§ **EXERCISE REQUIREMENTS**
Exact copy without images: repeat every entry as written.

Stored data entries:

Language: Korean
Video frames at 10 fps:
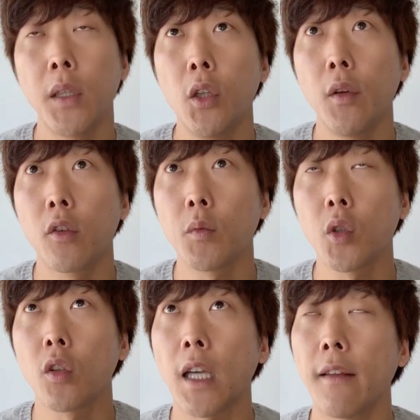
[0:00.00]
비디오에서 좀
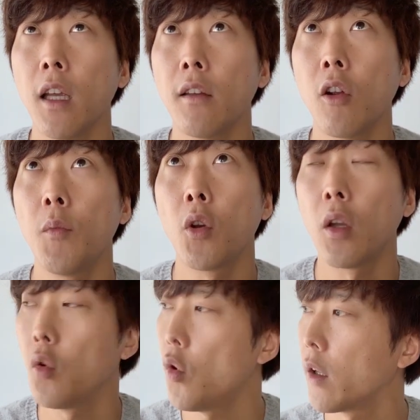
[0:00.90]
더 자세히
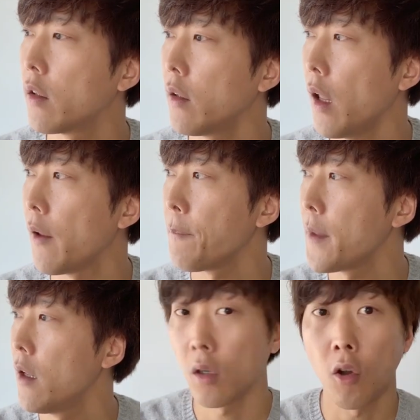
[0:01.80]
설명해 놓은 것 같은데
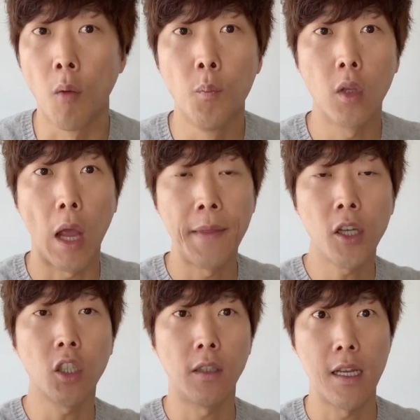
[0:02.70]
건물
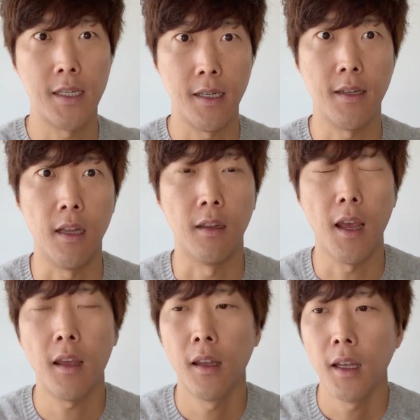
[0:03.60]
에너지 어나리시스
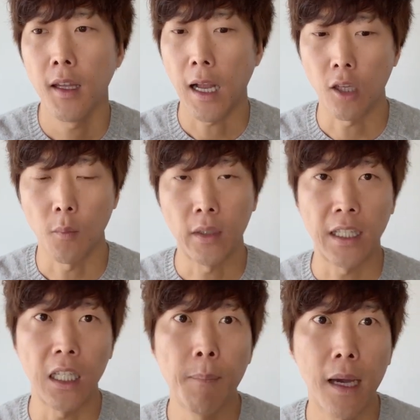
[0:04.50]
할때 가령 뭐
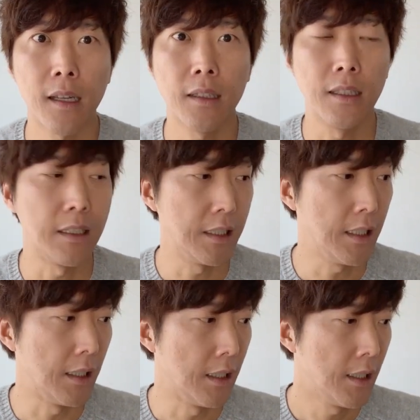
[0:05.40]

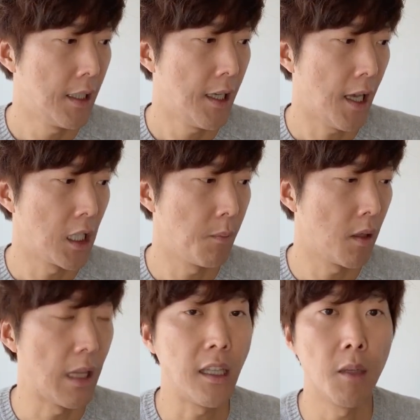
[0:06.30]
디바라든지
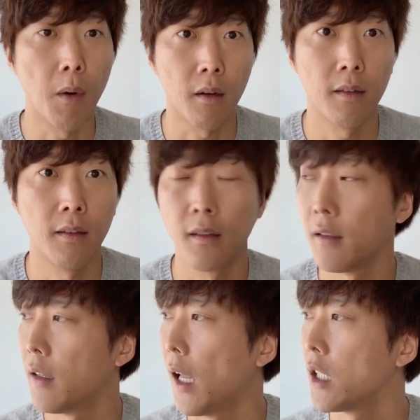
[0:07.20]
아니면
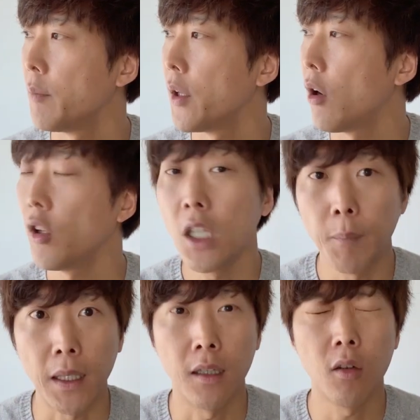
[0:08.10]
레이디벅스 아니면
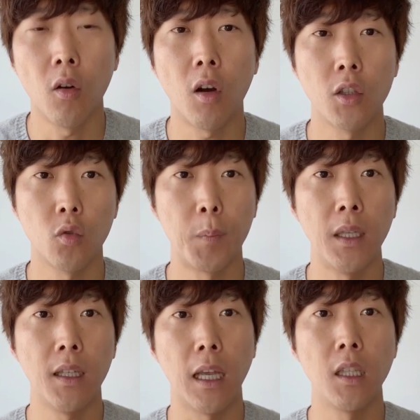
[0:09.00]
허니비 이런 거 가지고
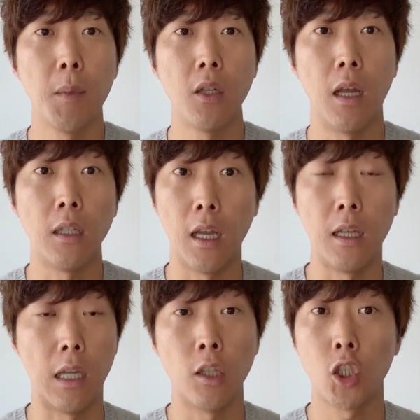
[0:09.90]
빌딩 애니
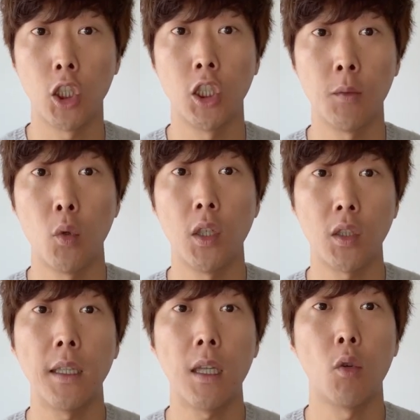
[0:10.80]
에너지를
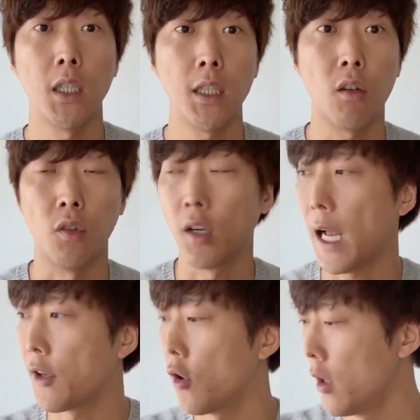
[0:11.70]
시뮬레이션 한다고 치자고요
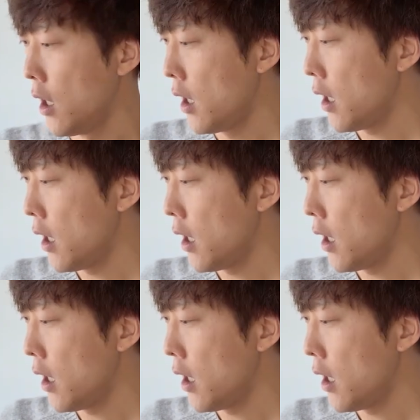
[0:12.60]
가령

§ **ANSWER BOX**
Language: Korean
Video frames at 10 fps:
[0:00.00]
비디오에서 좀
[0:00.90]
더 자세히
[0:01.80]
설명해 놓은 것 같은데
[0:02.70]
건물
[0:03.60]
에너지 어나리시스
[0:04.50]
할때 가령 뭐
[0:05.40]

[0:06.30]
디바라든지
[0:07.20]
아니면
[0:08.10]
레이디벅스 아니면
[0:09.00]
허니비 이런 거 가지고
[0:09.90]
빌딩 애니
[0:10.80]
에너지를
[0:11.70]
시뮬레이션 한다고 치자고요
[0:12.60]
가령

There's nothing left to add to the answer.